**Excerpted records:**
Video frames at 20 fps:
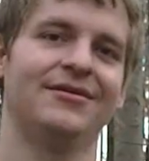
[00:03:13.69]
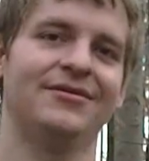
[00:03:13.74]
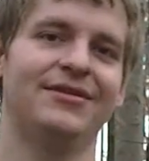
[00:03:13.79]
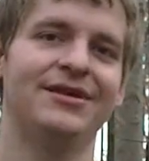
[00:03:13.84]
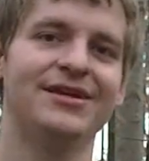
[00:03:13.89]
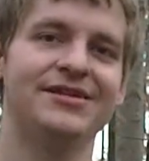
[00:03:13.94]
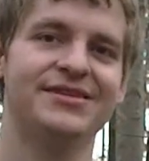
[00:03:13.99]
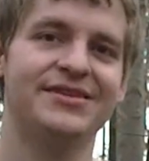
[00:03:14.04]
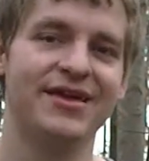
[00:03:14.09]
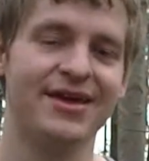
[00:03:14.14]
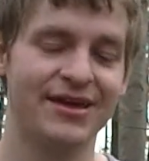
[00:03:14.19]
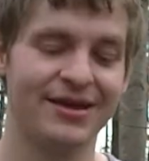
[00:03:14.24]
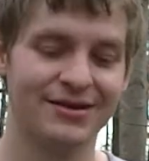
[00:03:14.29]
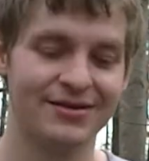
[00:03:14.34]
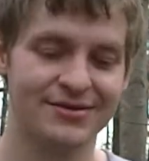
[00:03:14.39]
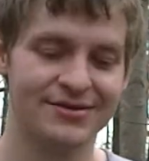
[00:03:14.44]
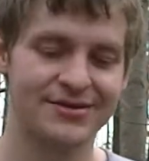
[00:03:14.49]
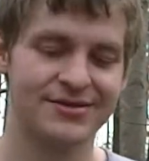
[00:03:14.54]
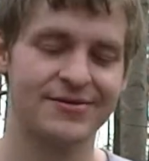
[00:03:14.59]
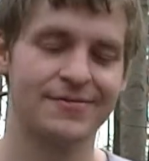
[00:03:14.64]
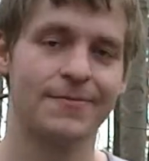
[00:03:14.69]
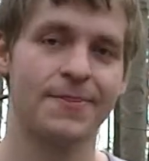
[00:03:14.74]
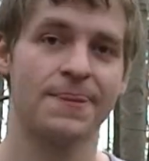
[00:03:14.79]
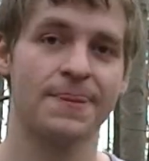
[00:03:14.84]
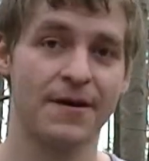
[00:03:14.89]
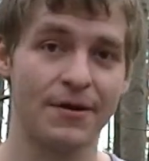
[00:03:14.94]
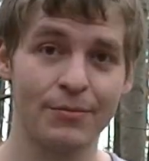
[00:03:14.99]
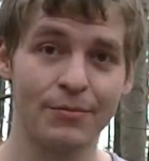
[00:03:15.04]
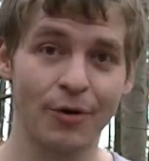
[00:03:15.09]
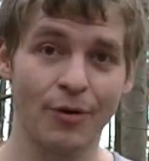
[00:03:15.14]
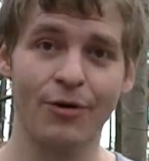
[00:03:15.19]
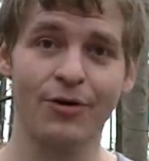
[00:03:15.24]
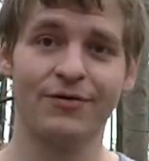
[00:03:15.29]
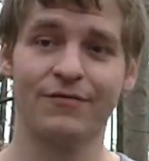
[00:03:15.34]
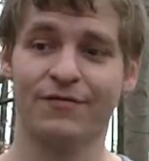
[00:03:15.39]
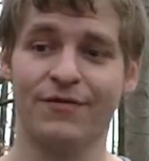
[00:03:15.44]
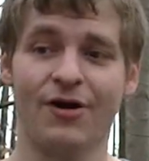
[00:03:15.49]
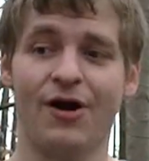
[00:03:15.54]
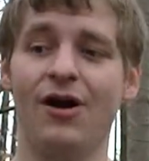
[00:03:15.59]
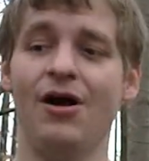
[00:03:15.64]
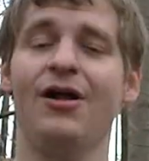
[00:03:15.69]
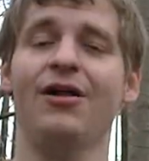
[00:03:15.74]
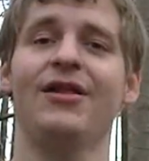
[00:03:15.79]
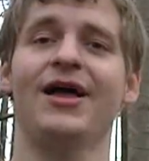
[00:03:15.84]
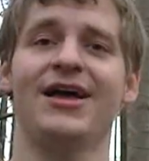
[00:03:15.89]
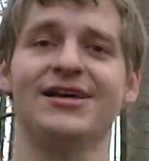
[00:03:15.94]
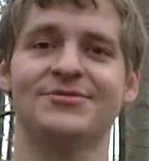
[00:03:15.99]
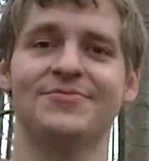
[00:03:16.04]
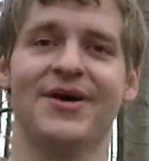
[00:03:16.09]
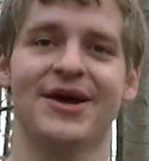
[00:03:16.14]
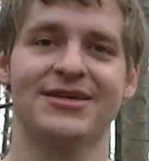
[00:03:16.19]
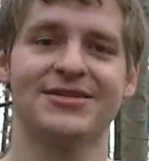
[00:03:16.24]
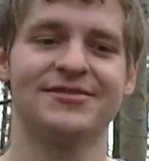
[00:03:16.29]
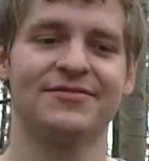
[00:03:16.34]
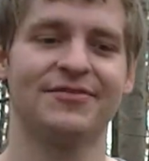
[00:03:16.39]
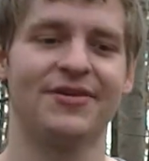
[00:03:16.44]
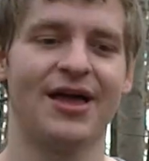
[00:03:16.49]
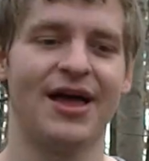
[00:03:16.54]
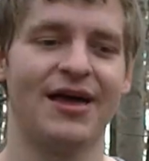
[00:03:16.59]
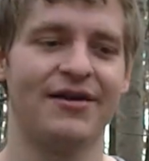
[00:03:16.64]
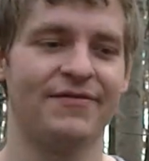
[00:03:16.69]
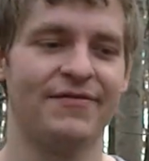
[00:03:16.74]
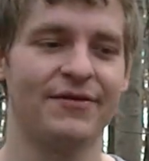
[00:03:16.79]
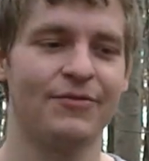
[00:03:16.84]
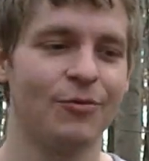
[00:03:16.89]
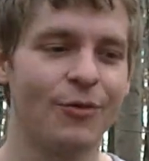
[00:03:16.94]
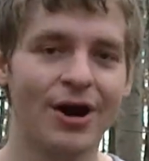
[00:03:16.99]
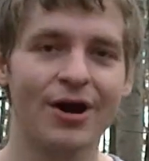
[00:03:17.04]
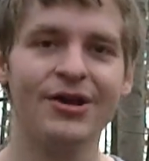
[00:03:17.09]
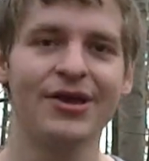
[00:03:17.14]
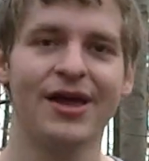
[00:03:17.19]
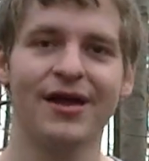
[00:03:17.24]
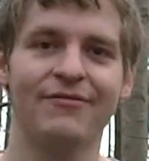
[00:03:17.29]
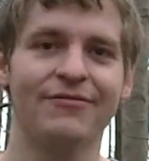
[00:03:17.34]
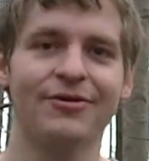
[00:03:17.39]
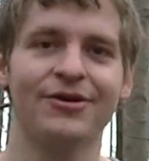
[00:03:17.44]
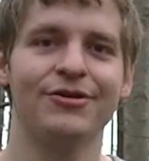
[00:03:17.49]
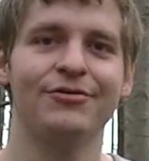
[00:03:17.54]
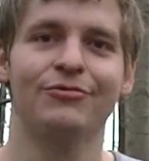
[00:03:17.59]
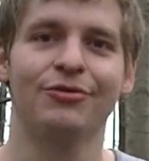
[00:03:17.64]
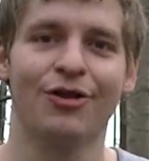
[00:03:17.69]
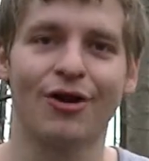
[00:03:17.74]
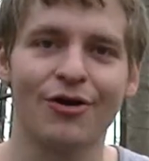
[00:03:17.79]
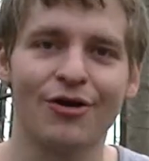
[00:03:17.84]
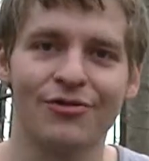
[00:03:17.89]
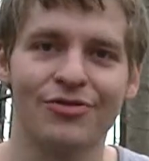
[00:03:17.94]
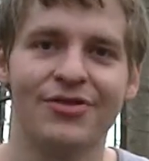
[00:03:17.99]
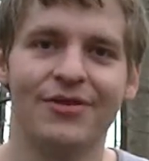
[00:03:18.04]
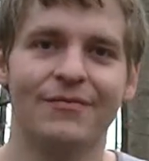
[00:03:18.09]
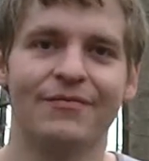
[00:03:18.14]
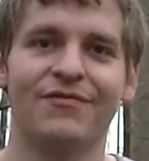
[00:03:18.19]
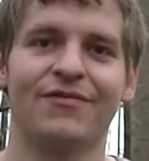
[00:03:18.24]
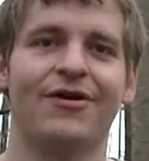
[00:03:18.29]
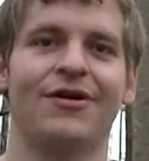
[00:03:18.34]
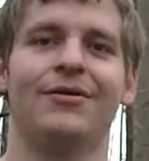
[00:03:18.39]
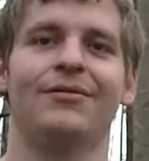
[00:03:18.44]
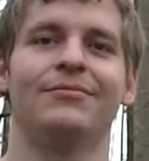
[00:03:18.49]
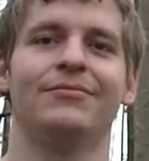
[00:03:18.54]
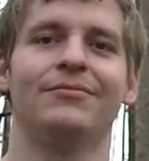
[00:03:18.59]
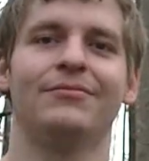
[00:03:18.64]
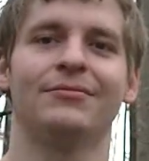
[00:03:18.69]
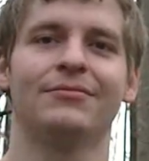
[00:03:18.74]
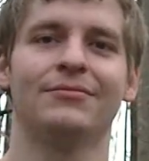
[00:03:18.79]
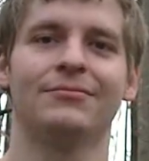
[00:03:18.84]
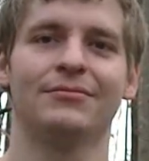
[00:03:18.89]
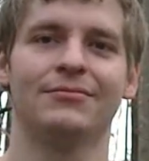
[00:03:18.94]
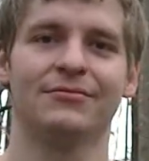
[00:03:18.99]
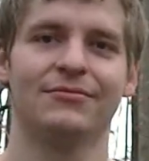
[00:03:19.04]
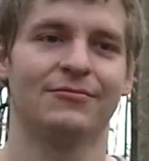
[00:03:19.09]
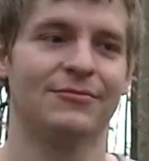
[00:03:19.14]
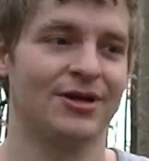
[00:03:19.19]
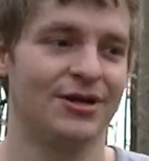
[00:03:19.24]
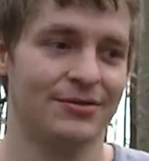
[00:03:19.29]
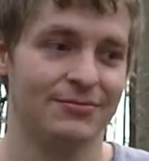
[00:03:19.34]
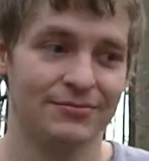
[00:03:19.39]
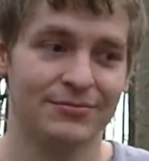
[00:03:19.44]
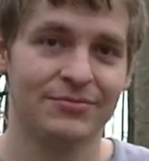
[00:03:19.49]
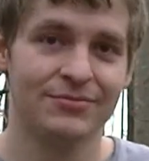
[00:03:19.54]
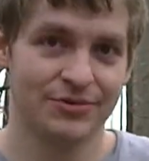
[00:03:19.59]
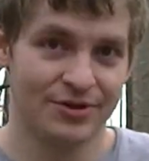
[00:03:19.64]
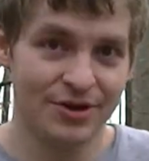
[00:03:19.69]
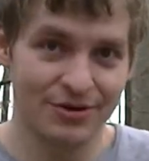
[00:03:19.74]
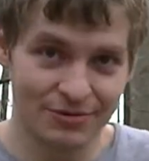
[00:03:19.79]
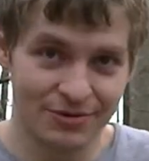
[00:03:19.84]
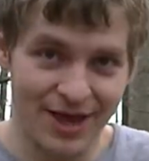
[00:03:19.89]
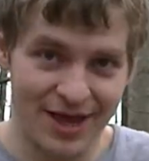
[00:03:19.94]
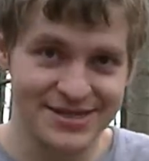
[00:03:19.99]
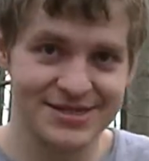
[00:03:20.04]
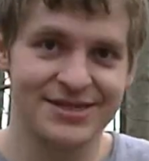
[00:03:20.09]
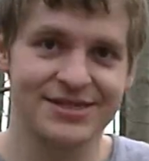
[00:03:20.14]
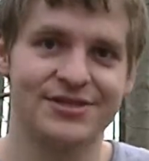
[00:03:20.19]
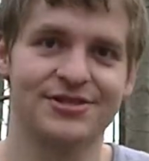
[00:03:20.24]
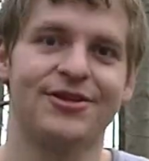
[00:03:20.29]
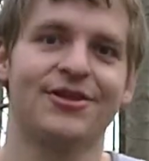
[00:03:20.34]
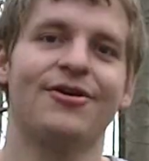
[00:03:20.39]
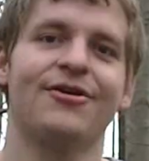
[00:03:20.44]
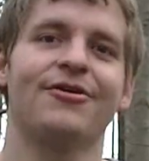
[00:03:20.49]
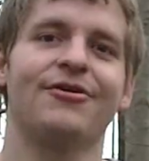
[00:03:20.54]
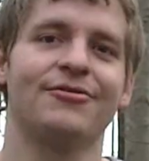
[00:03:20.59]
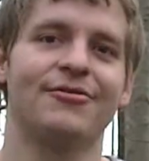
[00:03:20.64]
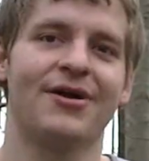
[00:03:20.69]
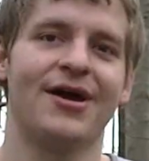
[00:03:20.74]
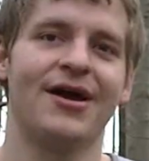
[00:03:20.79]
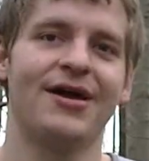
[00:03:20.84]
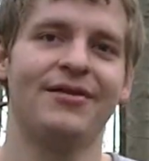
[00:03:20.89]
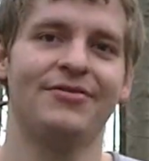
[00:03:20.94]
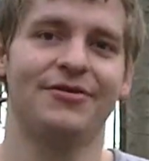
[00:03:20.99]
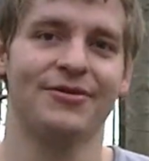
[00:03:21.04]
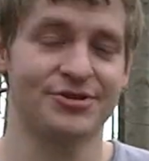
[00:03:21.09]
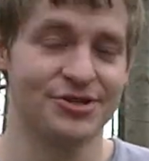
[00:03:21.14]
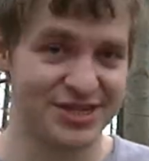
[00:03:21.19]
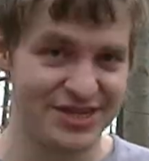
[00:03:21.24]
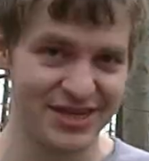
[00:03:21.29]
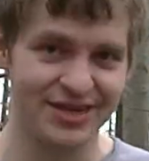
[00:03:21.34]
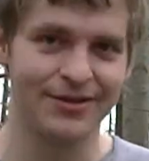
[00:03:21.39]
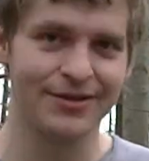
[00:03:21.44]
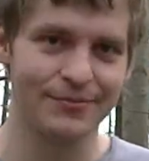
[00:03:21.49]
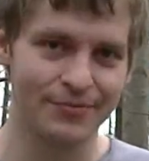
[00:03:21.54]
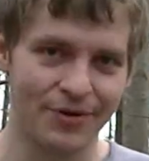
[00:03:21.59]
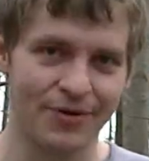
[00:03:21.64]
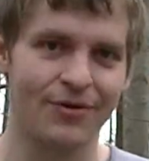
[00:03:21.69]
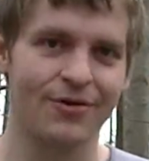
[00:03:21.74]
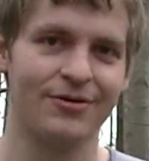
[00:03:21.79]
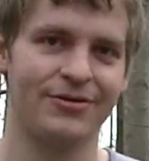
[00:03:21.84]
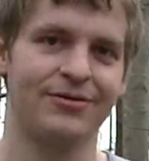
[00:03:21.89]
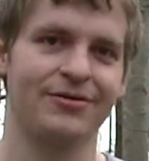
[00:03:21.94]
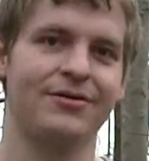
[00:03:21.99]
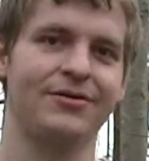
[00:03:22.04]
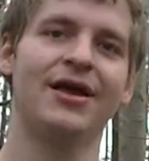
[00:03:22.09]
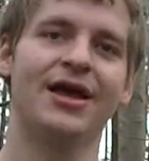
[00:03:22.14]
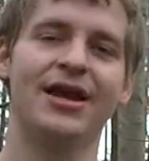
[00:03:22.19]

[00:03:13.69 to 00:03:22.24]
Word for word: These things, they're important for all aspects of life, and wherever you learn them from, well, they're lessons learned, right? They're still important.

**Exercise directions:** Your answer is the exact run of lines above from the one with "[00:03:18.14]" through the one with "[00:03:20.14]", both ends included, minus any picture.

**Written solution:**
[00:03:18.14]
[00:03:18.19]
[00:03:18.24]
[00:03:18.29]
[00:03:18.34]
[00:03:18.39]
[00:03:18.44]
[00:03:18.49]
[00:03:18.54]
[00:03:18.59]
[00:03:18.64]
[00:03:18.69]
[00:03:18.74]
[00:03:18.79]
[00:03:18.84]
[00:03:18.89]
[00:03:18.94]
[00:03:18.99]
[00:03:19.04]
[00:03:19.09]
[00:03:19.14]
[00:03:19.19]
[00:03:19.24]
[00:03:19.29]
[00:03:19.34]
[00:03:19.39]
[00:03:19.44]
[00:03:19.49]
[00:03:19.54]
[00:03:19.59]
[00:03:19.64]
[00:03:19.69]
[00:03:19.74]
[00:03:19.79]
[00:03:19.84]
[00:03:19.89]
[00:03:19.94]
[00:03:19.99]
[00:03:20.04]
[00:03:20.09]
[00:03:20.14]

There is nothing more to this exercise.